Jeffrey Jensen, a researcher in the Biodesign Center for Mechanisms of Evolution at Arizona State University, leads a group of international experts in providing guidance for future research. They describe a range of criteria that can be used to better ensure the accuracy of models that produce statistical inferences.

Jensen said that one of the key messages was the importance of considering the contributions of evolutionary processes certain to be in constant operation before relying on hypothesized or rare evolutionary processes as the primary drivers of observed population variation.

There are findings in the current issue of the journal.

The field is old.

Early attempts to reconcile Charles Darwin's idea of evolution by means of natural selection with the first inklings of the mechanisms of inheritance were uncovered.

Fisher, Haldane and Wright were the first to explore how natural selection together with other evolutionary forces would modify the genetic composition of Mendelian populations.

Various factors, including natural selection and genetic drift, can affect the genetic composition of a population.

Population geneticists use this theory to design statistical inference approaches for estimating the forces that produce observed patterns of genetic variation in actual populations, and to test their conclusions against accumulated data.

It's the best part of life.

The study of variation in the genomes of people. Some of the variant are important for biological function, while others have no effect on the body.
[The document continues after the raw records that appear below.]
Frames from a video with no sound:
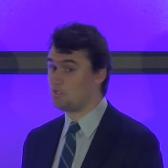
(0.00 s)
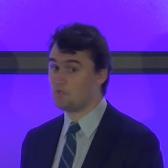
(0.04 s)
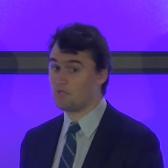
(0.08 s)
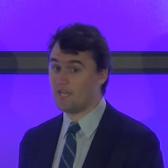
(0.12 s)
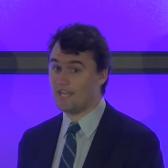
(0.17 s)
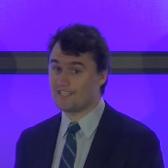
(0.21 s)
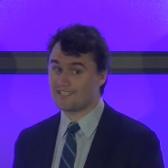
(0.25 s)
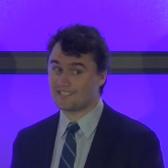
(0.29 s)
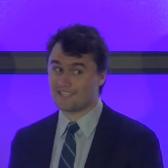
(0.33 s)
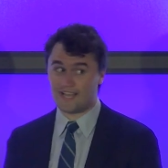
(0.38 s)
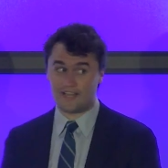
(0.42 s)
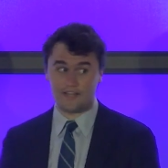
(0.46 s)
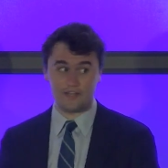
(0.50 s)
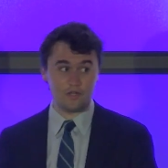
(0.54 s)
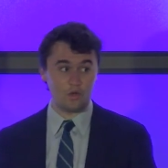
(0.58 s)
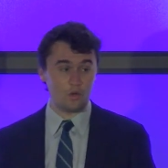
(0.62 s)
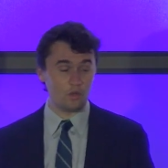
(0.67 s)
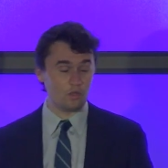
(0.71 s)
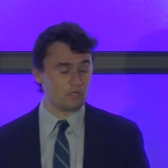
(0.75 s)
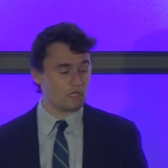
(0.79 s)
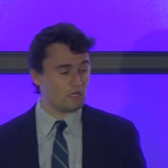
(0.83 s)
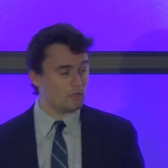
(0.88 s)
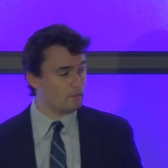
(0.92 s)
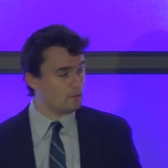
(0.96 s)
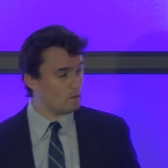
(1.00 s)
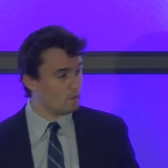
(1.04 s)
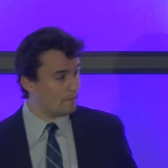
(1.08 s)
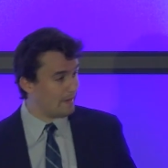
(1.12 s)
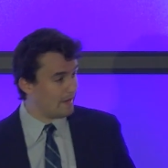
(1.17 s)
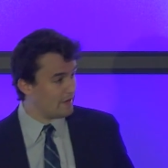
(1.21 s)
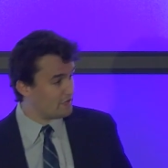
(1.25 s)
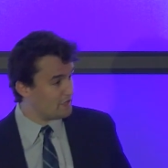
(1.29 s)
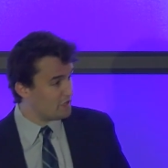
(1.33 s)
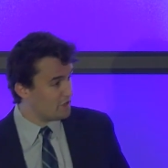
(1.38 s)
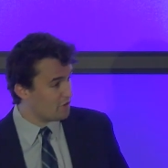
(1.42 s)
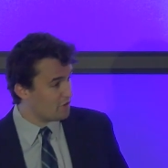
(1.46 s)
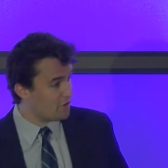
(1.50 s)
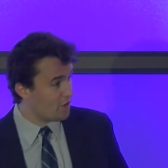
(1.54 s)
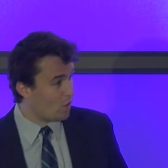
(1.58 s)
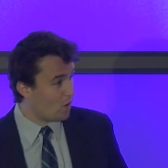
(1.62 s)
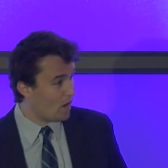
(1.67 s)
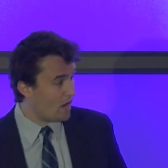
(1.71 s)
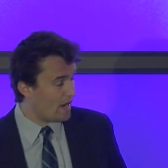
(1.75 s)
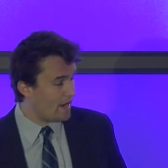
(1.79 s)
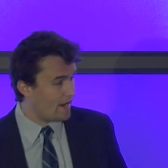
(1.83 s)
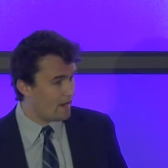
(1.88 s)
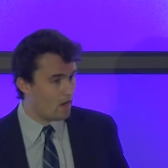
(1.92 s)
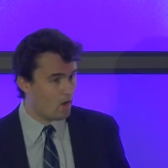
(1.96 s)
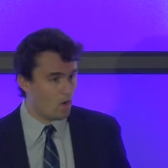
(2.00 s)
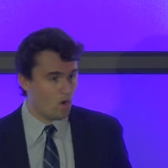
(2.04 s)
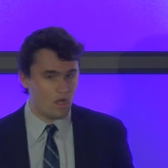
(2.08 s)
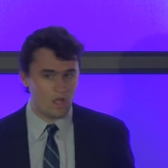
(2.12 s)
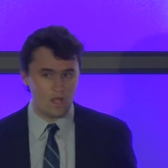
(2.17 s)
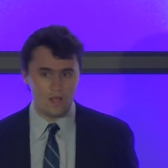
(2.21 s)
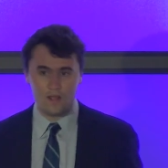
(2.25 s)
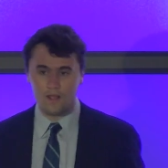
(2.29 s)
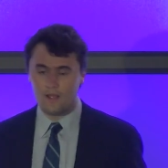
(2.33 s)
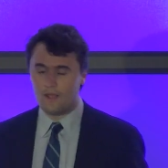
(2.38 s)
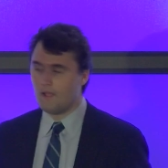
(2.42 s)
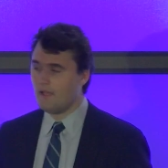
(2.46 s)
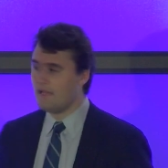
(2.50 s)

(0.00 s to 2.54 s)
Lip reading: which you guys kind of know a little bit about here in Ohio,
Variations in the human genome can be a variety of things. One of the most common sources of variation is a single nucleotide polymorphism. It is possible to alter hundreds or even thousands of base pairs simultaneously in the genomes. Many alterations have no effect on disease risk and survival.

Natural selection can happen when a population has different fitness differentials. Population geneticists want to understand the contributing evolutionary processes in a rigorous, quantitative way by studying mathematical models governing the corresponding genes. Population genetics is considered to be the main theory of modern Darwinian evolution.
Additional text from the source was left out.